Only the lines from the one holding "[0:08.33-0:09.38]" to the end of the data should be echoed, exactly as they appear, minus the pictures.
(LISTED ENTRIES Opens)
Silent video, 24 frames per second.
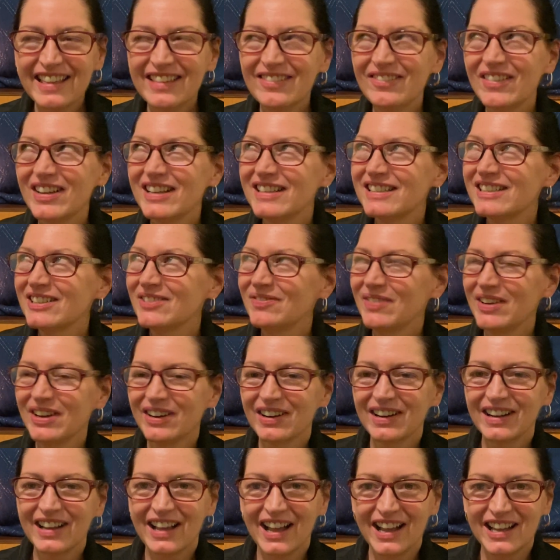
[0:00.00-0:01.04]
my
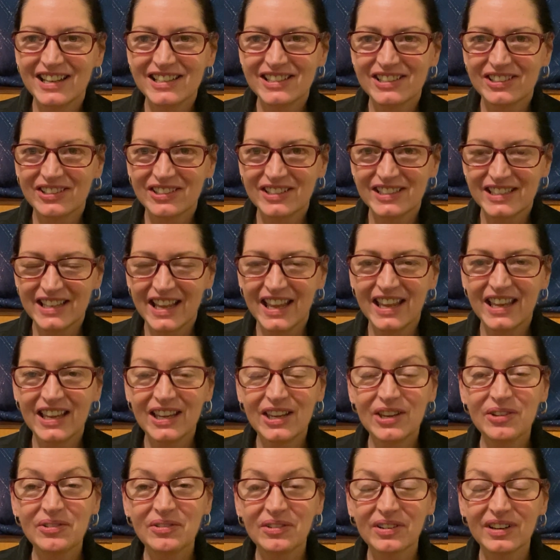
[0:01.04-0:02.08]
spirit guides are saying
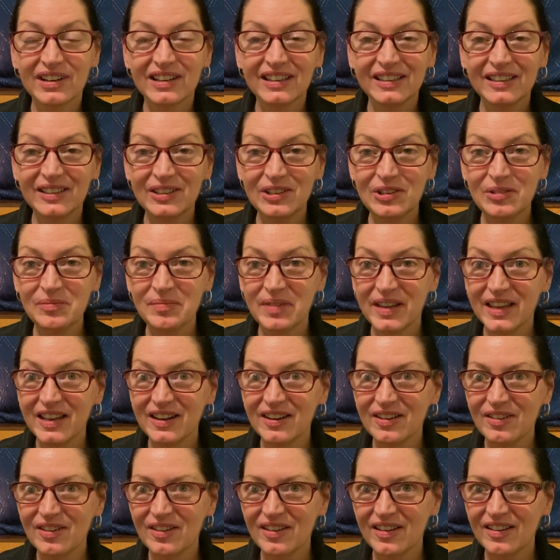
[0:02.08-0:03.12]
you were a little bit
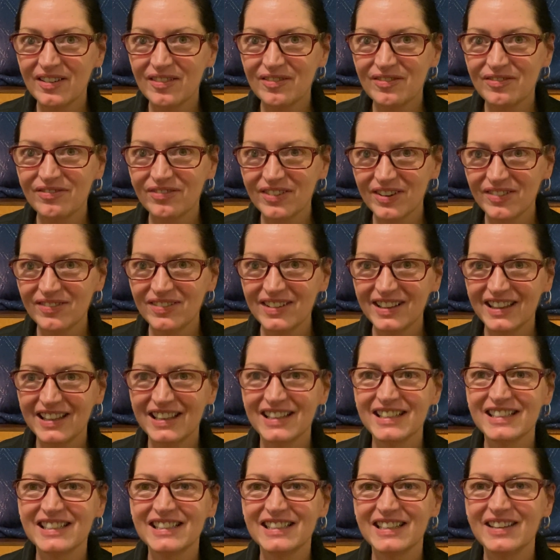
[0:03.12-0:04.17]

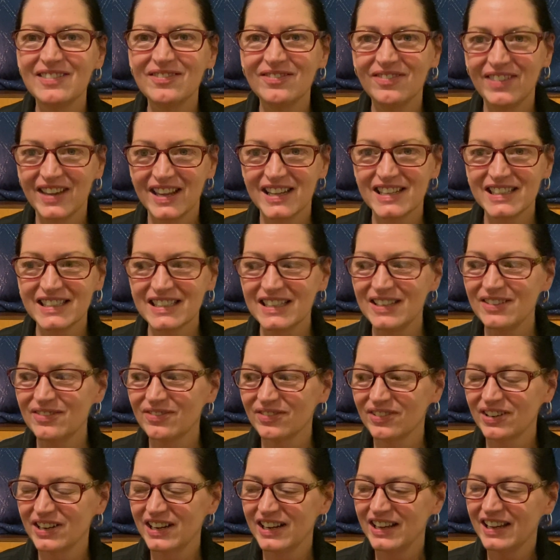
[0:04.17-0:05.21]
frivolous and
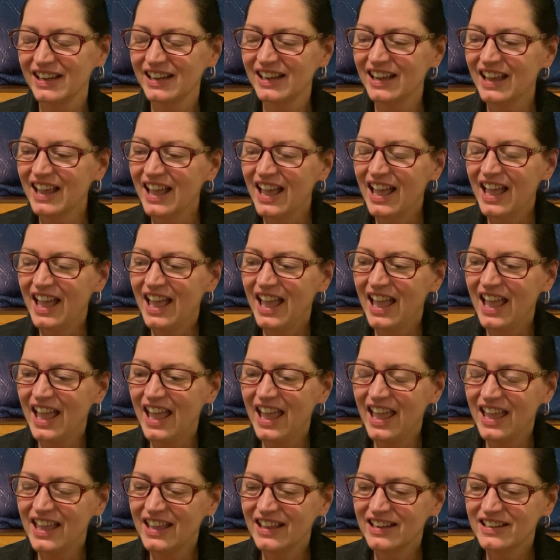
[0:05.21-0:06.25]
fancy-free.
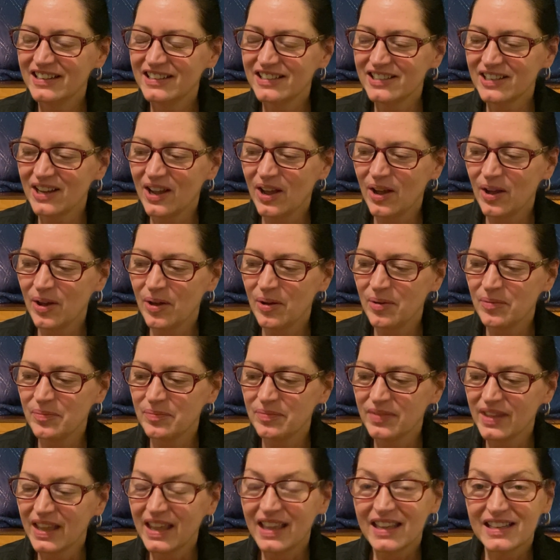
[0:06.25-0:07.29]
And
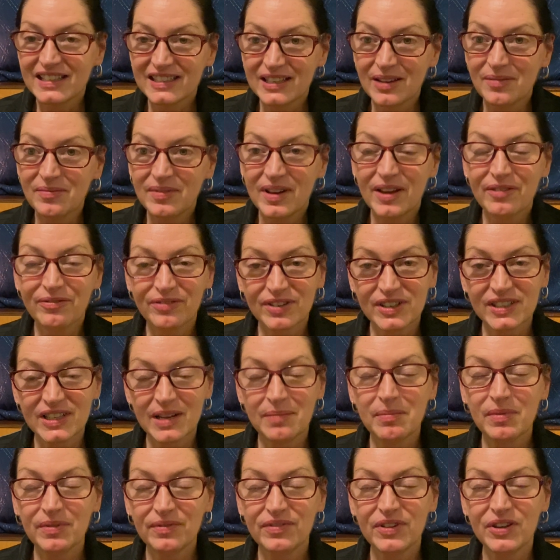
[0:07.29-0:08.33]
for
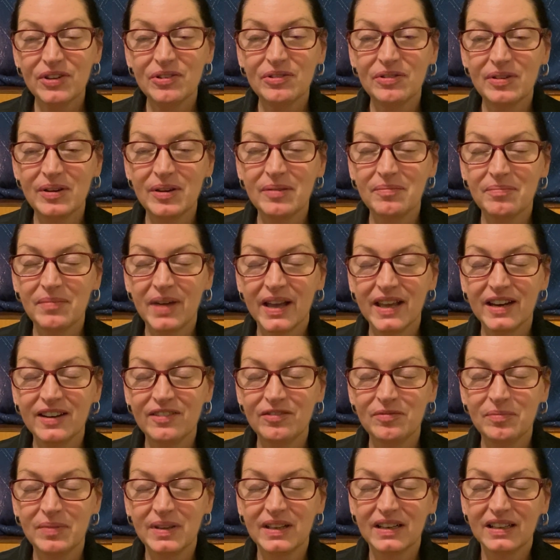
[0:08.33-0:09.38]
some of you, it might
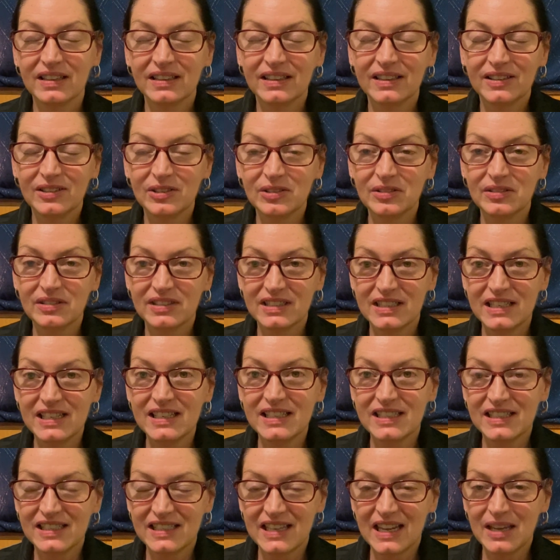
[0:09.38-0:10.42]
have been a little
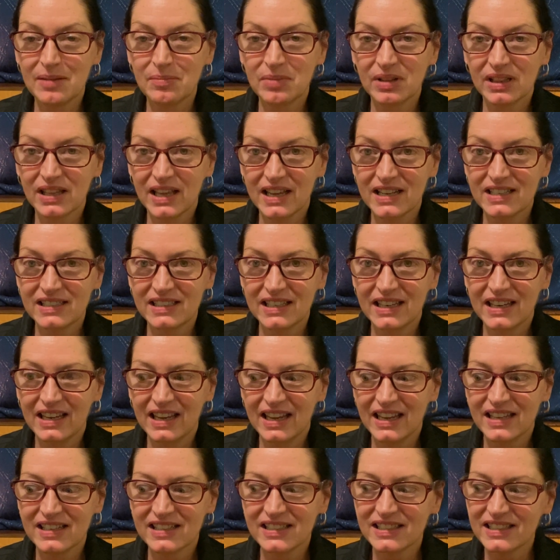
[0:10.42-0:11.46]
destabilizing
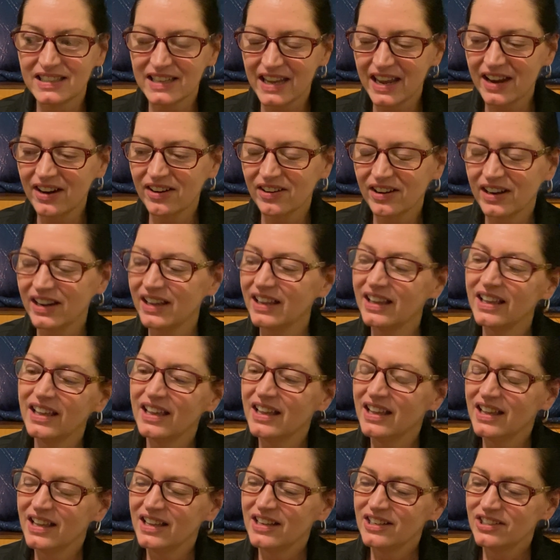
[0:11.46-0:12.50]
and scary
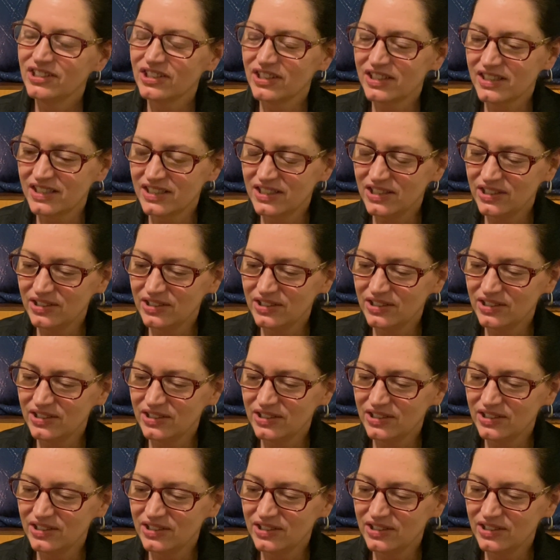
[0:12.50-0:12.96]
just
(LISTED ENTRIES Closes)
OUTPUT FOR THIS EXERCISE:
[0:08.33-0:09.38]
some of you, it might
[0:09.38-0:10.42]
have been a little
[0:10.42-0:11.46]
destabilizing
[0:11.46-0:12.50]
and scary
[0:12.50-0:12.96]
just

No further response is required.